While Tess was still protesting, and also breaking out ‘Oh, why?’ Stephen said, in a stern oppressed tone, to Sylvia: ‘This isn’t just an opinion, is it? You actually know?’

‘I shouldn’t have said anything unless I did. You must realize that.’

She asked Mark: ‘You do, don’t you?’

‘How long was he working for them?’ To Stephen, the detail seemed imperative, just as to someone jealous in love.

‘Almost from the time you started.’

‘God,’ said Stephen, and added flatly: ‘I must say, I’m surprised.’

‘I’m not in the least surprised,’ said Mark, his eyes flashing.
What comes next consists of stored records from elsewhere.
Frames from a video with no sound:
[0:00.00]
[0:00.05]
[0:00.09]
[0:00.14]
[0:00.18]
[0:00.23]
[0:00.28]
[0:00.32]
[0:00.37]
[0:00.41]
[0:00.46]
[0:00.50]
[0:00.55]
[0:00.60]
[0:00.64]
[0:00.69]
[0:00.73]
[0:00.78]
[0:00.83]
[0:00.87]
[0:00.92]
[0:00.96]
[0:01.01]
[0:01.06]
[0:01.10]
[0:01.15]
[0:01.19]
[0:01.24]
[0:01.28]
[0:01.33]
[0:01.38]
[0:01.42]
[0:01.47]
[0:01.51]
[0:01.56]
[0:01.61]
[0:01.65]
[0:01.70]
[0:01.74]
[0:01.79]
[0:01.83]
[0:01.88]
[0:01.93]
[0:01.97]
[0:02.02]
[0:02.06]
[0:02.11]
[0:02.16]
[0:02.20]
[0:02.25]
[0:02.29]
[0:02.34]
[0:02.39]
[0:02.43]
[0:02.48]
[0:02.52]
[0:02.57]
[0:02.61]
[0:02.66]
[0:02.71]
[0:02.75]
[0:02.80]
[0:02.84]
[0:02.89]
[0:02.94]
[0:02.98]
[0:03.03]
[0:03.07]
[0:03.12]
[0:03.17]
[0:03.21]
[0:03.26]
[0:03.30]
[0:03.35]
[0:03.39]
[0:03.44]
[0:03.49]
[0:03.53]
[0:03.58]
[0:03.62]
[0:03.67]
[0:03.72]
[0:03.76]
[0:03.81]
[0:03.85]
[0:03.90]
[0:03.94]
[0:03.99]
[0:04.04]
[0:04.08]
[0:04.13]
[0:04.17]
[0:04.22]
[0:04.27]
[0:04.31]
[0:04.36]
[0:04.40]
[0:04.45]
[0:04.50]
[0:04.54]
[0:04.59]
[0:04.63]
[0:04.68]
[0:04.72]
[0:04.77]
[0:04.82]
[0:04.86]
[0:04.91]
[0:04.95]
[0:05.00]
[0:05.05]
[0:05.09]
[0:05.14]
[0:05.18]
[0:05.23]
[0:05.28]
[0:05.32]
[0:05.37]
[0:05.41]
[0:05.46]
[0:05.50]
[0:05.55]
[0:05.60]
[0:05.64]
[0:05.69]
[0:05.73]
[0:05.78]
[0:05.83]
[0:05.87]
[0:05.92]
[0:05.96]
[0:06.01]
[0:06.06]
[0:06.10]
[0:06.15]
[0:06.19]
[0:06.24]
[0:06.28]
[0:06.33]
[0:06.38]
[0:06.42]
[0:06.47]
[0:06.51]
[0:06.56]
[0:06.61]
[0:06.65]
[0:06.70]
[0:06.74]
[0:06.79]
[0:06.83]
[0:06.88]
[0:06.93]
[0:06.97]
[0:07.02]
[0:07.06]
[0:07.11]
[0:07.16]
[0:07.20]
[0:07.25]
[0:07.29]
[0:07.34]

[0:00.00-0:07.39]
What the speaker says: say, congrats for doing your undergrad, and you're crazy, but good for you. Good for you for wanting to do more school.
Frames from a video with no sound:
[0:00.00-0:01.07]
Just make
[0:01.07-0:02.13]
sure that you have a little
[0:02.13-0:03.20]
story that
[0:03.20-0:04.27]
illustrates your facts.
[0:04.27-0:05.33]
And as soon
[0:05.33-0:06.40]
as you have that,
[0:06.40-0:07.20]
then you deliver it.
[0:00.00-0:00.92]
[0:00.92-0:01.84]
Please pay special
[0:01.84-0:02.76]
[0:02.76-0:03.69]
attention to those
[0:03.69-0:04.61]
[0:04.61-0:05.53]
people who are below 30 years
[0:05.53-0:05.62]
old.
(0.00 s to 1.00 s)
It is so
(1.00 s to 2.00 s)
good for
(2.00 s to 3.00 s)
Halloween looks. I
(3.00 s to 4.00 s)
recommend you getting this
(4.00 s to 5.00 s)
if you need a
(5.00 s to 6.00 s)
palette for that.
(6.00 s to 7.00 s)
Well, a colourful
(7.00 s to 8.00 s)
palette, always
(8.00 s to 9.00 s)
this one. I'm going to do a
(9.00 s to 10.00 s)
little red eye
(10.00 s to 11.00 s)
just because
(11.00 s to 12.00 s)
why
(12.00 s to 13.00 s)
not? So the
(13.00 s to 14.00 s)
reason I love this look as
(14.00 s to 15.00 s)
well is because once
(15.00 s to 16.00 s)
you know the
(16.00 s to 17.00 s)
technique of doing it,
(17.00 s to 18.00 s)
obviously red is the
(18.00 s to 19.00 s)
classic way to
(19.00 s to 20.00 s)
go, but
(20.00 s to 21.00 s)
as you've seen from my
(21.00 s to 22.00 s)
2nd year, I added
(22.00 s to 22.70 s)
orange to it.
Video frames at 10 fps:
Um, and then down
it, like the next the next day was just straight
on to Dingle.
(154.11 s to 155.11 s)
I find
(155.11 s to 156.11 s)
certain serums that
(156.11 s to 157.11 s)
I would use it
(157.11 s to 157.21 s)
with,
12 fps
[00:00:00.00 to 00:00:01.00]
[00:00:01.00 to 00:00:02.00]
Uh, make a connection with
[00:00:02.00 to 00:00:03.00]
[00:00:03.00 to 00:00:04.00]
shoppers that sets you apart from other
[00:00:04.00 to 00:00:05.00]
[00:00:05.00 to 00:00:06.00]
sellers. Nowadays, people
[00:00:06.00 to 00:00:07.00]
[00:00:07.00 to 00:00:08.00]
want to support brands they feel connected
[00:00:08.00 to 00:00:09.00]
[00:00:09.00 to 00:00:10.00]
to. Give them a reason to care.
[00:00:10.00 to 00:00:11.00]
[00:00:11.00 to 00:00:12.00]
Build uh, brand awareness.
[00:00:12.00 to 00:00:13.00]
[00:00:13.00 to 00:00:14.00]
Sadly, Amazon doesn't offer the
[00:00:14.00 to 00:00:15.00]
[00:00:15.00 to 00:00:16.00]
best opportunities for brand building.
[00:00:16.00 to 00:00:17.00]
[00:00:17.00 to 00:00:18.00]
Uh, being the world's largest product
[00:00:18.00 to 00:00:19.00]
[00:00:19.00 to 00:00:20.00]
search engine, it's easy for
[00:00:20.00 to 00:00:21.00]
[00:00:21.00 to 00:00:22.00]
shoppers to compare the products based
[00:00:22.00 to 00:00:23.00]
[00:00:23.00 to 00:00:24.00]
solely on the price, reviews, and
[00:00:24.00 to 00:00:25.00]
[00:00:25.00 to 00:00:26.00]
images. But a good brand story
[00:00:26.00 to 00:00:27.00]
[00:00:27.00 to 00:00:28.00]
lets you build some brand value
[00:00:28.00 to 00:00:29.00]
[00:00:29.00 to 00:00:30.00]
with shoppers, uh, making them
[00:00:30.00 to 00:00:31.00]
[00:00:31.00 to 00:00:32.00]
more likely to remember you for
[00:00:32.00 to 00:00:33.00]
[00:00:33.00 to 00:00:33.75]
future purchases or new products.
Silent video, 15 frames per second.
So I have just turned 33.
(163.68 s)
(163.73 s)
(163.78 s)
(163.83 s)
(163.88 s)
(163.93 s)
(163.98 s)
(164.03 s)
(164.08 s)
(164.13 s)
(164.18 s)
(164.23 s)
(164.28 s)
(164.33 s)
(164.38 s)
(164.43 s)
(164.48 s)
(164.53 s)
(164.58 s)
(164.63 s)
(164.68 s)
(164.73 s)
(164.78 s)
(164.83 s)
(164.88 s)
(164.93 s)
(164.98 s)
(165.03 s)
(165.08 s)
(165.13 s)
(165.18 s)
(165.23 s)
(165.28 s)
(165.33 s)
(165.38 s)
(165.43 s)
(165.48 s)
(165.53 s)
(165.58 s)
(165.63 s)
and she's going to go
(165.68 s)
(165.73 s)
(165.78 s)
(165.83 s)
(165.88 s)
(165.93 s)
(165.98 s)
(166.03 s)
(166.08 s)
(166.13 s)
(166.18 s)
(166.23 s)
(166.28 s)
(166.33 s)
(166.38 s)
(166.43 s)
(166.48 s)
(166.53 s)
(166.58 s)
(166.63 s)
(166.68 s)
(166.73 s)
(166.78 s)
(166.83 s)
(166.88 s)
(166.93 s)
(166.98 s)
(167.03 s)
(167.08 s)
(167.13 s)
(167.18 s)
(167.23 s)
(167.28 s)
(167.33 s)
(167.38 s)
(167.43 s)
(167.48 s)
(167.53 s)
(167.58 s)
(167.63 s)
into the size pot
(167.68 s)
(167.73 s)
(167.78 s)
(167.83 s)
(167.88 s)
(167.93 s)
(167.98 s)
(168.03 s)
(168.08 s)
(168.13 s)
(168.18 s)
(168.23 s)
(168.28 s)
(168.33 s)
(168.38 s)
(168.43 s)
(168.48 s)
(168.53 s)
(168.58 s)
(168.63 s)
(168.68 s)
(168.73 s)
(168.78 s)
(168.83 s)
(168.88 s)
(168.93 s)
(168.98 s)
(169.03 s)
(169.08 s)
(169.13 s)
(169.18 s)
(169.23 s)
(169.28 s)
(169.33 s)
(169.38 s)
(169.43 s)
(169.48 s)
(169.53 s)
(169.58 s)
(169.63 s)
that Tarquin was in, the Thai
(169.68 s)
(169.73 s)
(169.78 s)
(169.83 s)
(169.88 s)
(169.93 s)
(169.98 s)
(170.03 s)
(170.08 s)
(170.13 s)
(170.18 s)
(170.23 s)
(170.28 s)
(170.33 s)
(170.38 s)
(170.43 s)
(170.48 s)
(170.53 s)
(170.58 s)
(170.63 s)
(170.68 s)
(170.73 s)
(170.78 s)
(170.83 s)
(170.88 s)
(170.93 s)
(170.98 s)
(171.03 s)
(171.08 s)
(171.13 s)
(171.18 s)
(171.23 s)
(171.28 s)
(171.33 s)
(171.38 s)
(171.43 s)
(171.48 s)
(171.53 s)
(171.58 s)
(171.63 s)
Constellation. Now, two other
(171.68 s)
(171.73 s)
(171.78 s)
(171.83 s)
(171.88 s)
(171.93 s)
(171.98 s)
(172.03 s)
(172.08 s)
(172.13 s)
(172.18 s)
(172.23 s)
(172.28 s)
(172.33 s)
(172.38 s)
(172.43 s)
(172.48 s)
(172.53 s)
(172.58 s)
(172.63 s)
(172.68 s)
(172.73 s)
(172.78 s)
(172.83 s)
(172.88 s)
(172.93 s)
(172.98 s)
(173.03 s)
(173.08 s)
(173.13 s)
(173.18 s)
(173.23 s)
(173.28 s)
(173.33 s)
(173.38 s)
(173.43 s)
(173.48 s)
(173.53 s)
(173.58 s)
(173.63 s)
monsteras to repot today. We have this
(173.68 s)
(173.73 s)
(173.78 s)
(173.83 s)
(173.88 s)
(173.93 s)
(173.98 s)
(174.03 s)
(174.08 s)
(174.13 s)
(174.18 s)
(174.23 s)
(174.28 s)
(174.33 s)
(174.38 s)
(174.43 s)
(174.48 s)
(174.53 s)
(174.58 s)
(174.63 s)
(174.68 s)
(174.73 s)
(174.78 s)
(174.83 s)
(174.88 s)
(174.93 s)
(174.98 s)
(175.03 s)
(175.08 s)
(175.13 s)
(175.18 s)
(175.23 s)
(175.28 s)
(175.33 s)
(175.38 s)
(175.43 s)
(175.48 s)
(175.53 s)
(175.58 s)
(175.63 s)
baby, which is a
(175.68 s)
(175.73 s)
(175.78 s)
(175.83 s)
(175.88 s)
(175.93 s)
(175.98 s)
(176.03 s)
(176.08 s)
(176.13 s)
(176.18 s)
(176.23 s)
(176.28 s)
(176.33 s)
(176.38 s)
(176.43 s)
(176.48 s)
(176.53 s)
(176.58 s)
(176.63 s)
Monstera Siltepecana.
Yet, apart from that flash of excitement from Mark, Sylvia was astonished – at a loss as she hadn’t been before – to find that their mood had become almost instantaneously more sombre, perhaps more corroded, than since she entered the room. She had expected the news to be of interest, but not to stir them like the good news she had brought. But the emotional air had turned passionate, in the oldest sense. That she couldn’t help but feel. She couldn’t perceive why the fact – a fact she had thought assimilated – of being betrayed should hurt them so much: or why the fact of knowing who had betrayed them was worse, seared deeper, than when it was left unknown. For herself, she would have declared, she would choose certainty rather than mystery, in any circumstances, any trouble, at any time. Perhaps she had still to learn.

 

21

The mood wasn’t broken, but jagged into, by a patch of house logistics. Mark had offered to ‘organize’ supper. That seemed matter-of-fact and easy: it would have been so at Thomas Freer’s. But this wasn’t Thomas Freer’s. In his father’s absence, Mark was supposed to be looked after by a housekeeper and a maid. He was at his most spontaneous and most tender with them, he talked to them, listened to their worries, ferried them into the town. They were fond of him, called him by his Christian name, and did as little for him as they could. Each vacation, he lived as though he were camping out in this big house. That evening, both housekeeper and maid came into the drawing-room and argued as a matter of right that there was no food at all. Mark was patient and apologetic. There must be some food, it didn’t matter what it was. At last, with the same air of righteousness, a tin of corned beef was produced, a loaf, a hunk of cheese, and a little butter. Mark gave grateful thanks. He went away himself, and managed to discover a couple of bottles of claret. That they drank along with their corned beef, apart from Sylvia, who pointed to the gin bottle and said she would stick to this. None of them realized that the wine was splendid. None of them – interruption aside – had found anything specially absurd in the domestic scene. Even Sylvia, not so egalitarian by principle as they were, used to a well-run house, though not one as wealthy as this, was a child of her time as much as they were, and wasn’t comfortable about having servants, much less about disbelieving them.